My spouse and her two siblings inherited a home from their parents. My father-in-law passed away four years ago, and my mother-in-law died last year. My wife was assigned as executor of their living trust. Who is entitled to take the tax exemption of the proceeds from the sale of the house? My wife? All three siblings? All of the above and their spouses?

Answer: None of the above, but don’t despair because the house will incur little if any capital gains when it’s sold.

We’ll assume your mother-in-law inherited the house outright from her husband, since that’s usually the case. When your mother-in-law died, the house received a “step up” in tax basis to reflect its current market value. If the house was worth $2 million when she died, for example, that’s the new value for tax purposes — even if she and your father-in-law paid only $25,000 decades ago for the house. All the gain that occurred in between their purchase and her death won’t be taxed.

If your wife sells the house for $2.2 million, there potentially would be some taxable capital gain. But the costs of marketing and selling the home would be deducted from its sale price. If those costs are 6% of the sale price — which is a pretty conservative assumption — the taxable gain would be about $68,000. (Six percent of $2.2 million is $132,000. Subtract the $2 million value at death and the $132,000 of sales costs, and you’re left with $68,000.) If your wife as executor sells the house and distributes the proceeds to the beneficiaries, the estate would pay the tax. If siblings inherit the house and then sell it, they would pay any tax.

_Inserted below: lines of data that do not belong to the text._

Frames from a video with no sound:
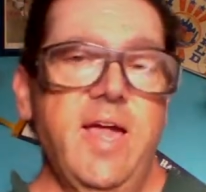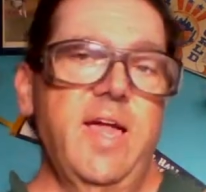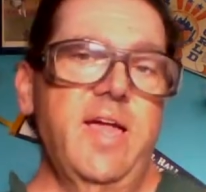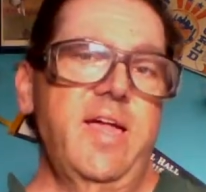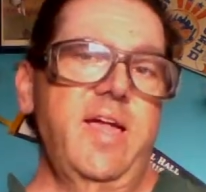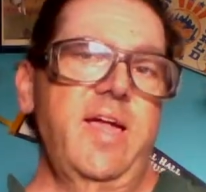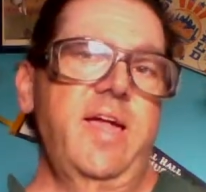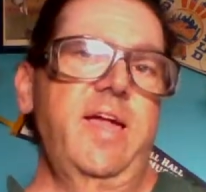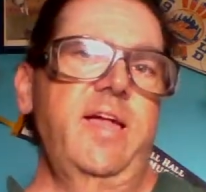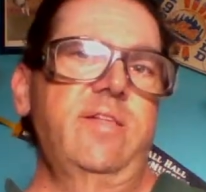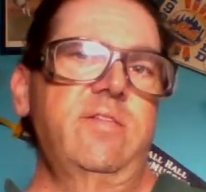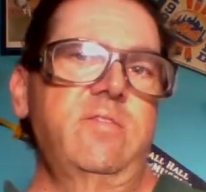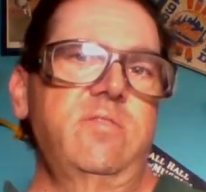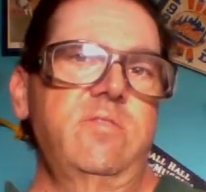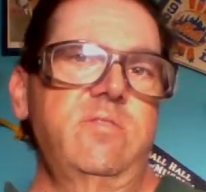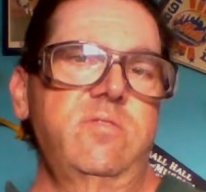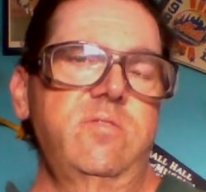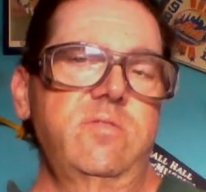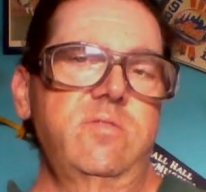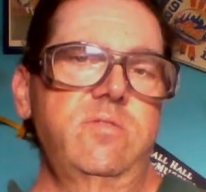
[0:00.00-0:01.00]
and
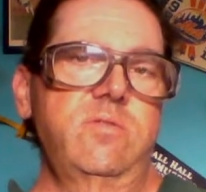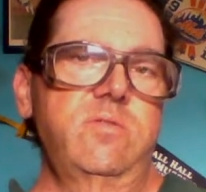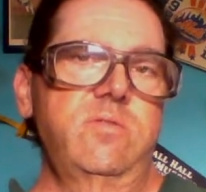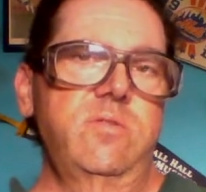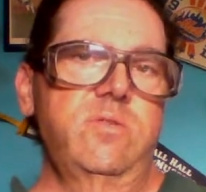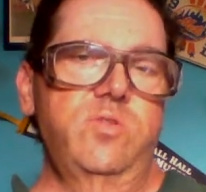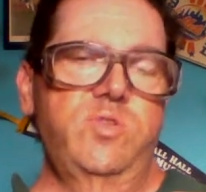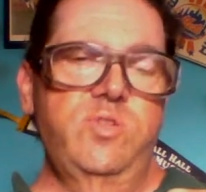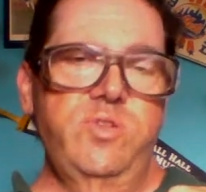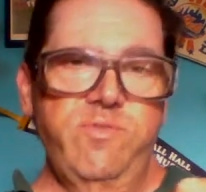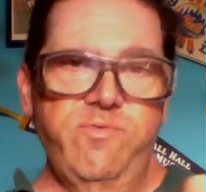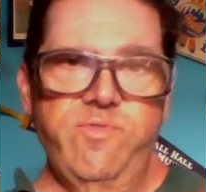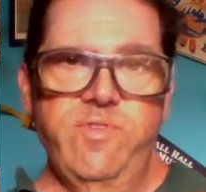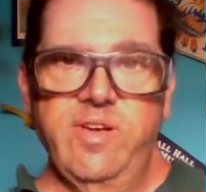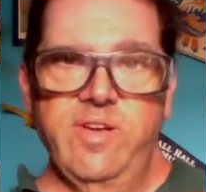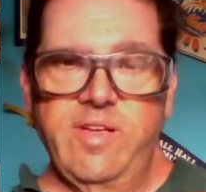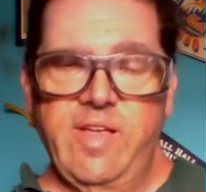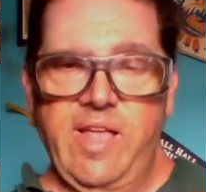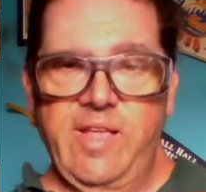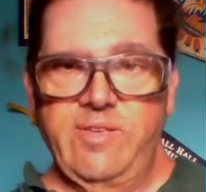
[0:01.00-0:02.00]

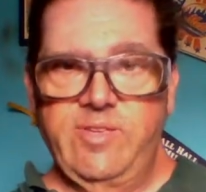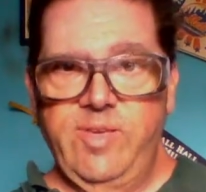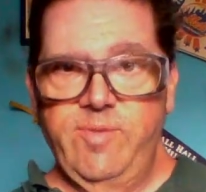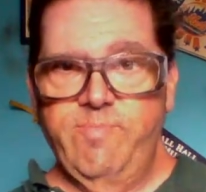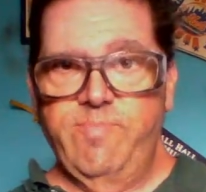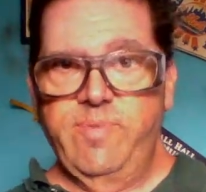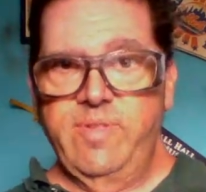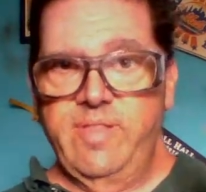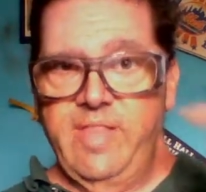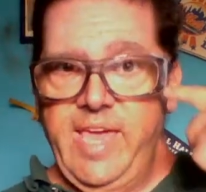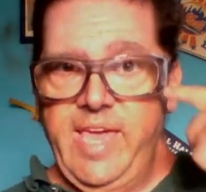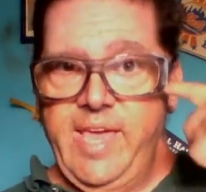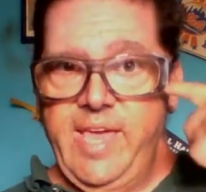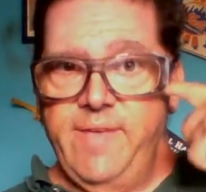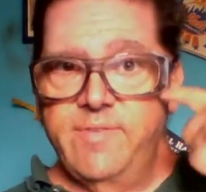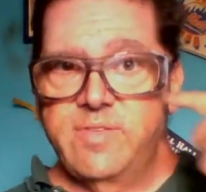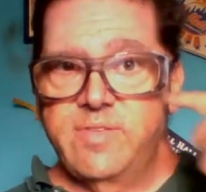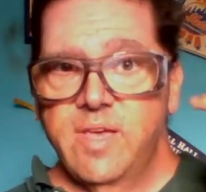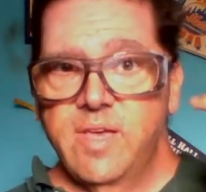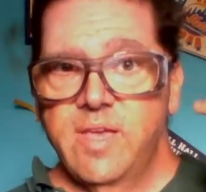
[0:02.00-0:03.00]
she
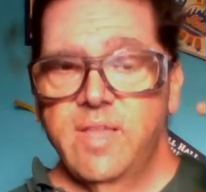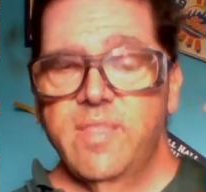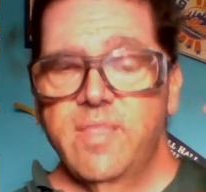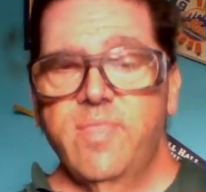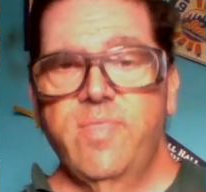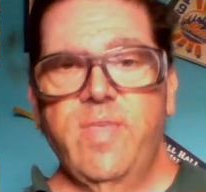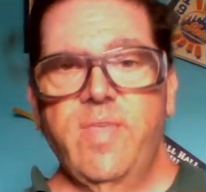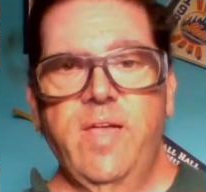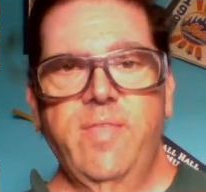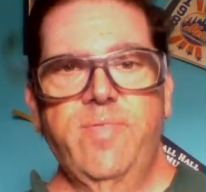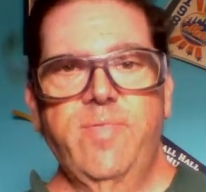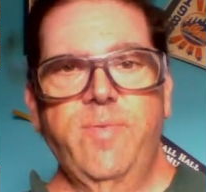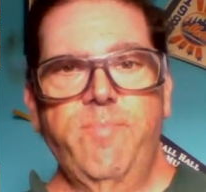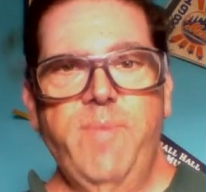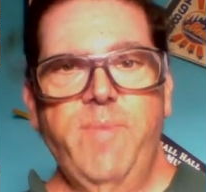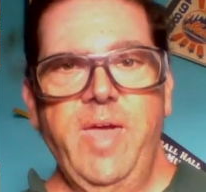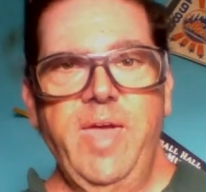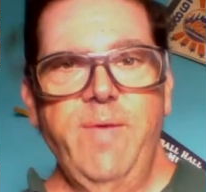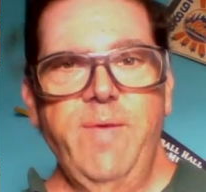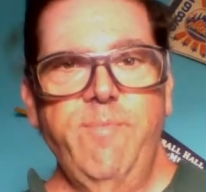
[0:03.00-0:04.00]
believes that the
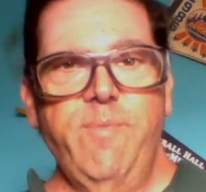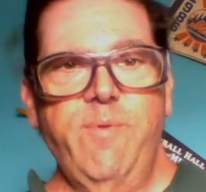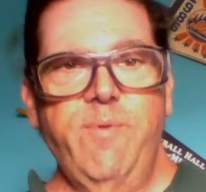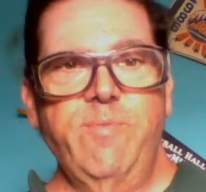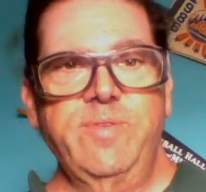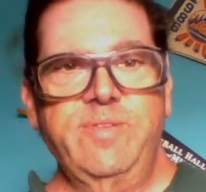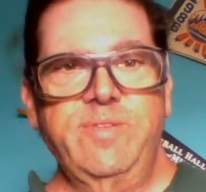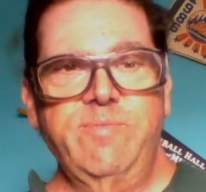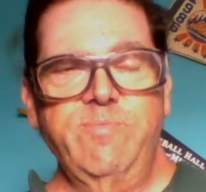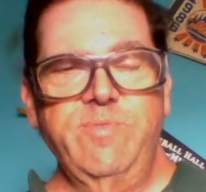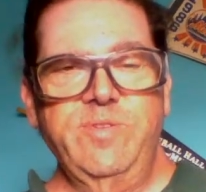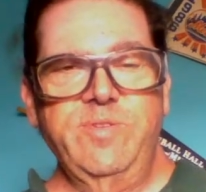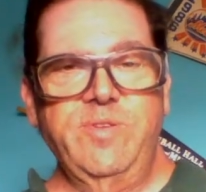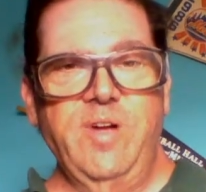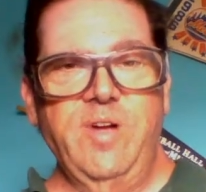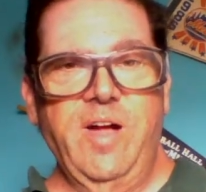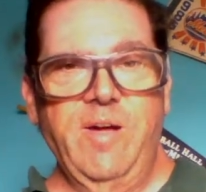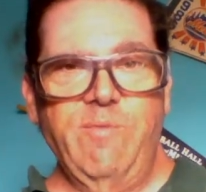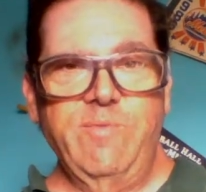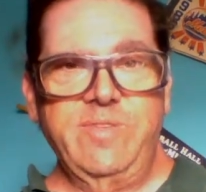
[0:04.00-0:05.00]
baby was
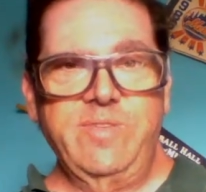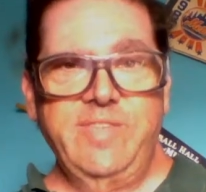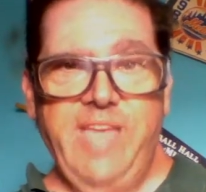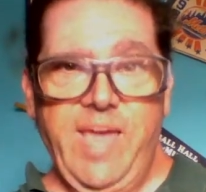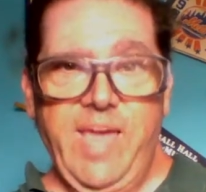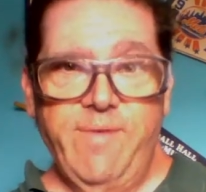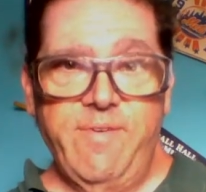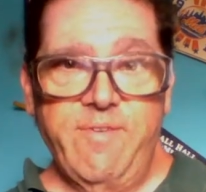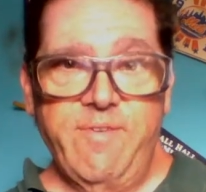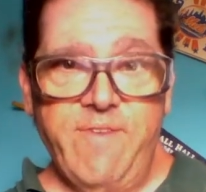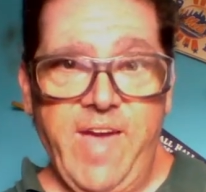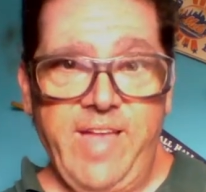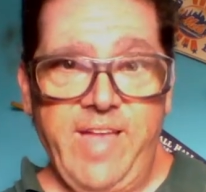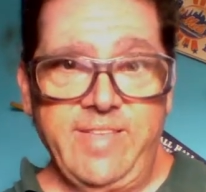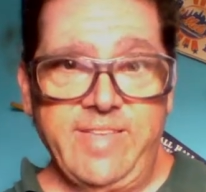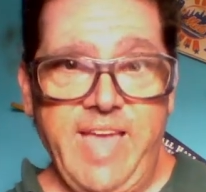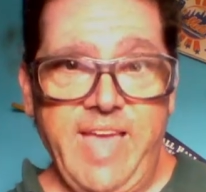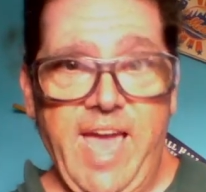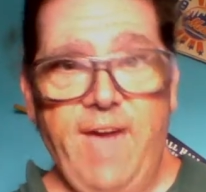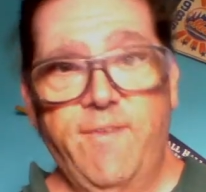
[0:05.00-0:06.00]
Cary
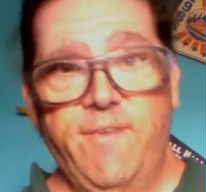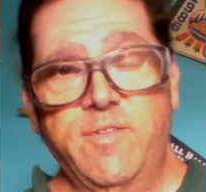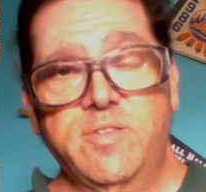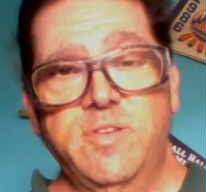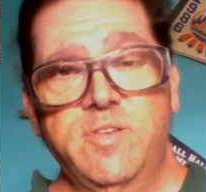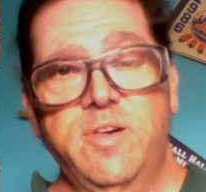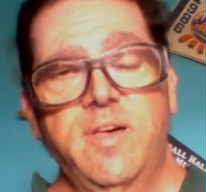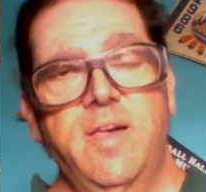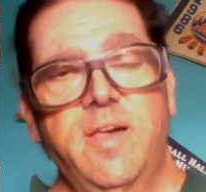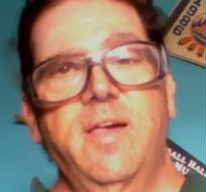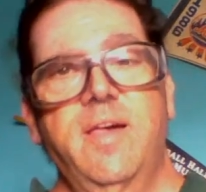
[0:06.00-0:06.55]
Grant's character,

Every year, millions of dollars of potential capital gain vanish this way as people inherit appreciated property. It’s a huge benefit of the estate tax system that many people don’t understand until they’re the beneficiaries of it.

Q&A: Good reasons why one spouse’s inheritance doesn’t belong to the other

Dear Liz: You recently told a husband who wanted to spend his wife’s expected inheritance that the money would be her separate property. Is that true of all states or just community property states like California? Even if it can be kept legally separate, should it be? Isn’t it better for couples to share their money?

Answer: Inheritances and gifts are considered separate property in every state. Where community property and equitable distribution states differ is in how other assets and debts acquired during marriage are treated.

For inheritances and gifts to remain separate property, though, a recipient must be careful not to commingle them with joint funds. Recipients would need to keep such windfalls in separate bank or brokerage accounts in their names alone, for example, rather than storing the money in jointly held accounts, using it to improve a jointly owned asset such as a home or paying down a joint obligation such as a mortgage.

Why would people want to keep funds separate? There are good reasons, even in marriages where all other money is shared. The couple may divorce, or the wife could die before her husband. If she commingles her inheritance with joint funds, the money her mother intended her to have could ultimately get spent by her husband’s next wife.

The wife may well decide to share some or all of her windfall with her husband. But she shouldn’t be pressured or bullied into doing so, especially with the notion that it’s the “right” thing to do. She would be smart to talk — alone — to a fee-only financial planner who pledges to put her interests first before she makes any decisions about the money.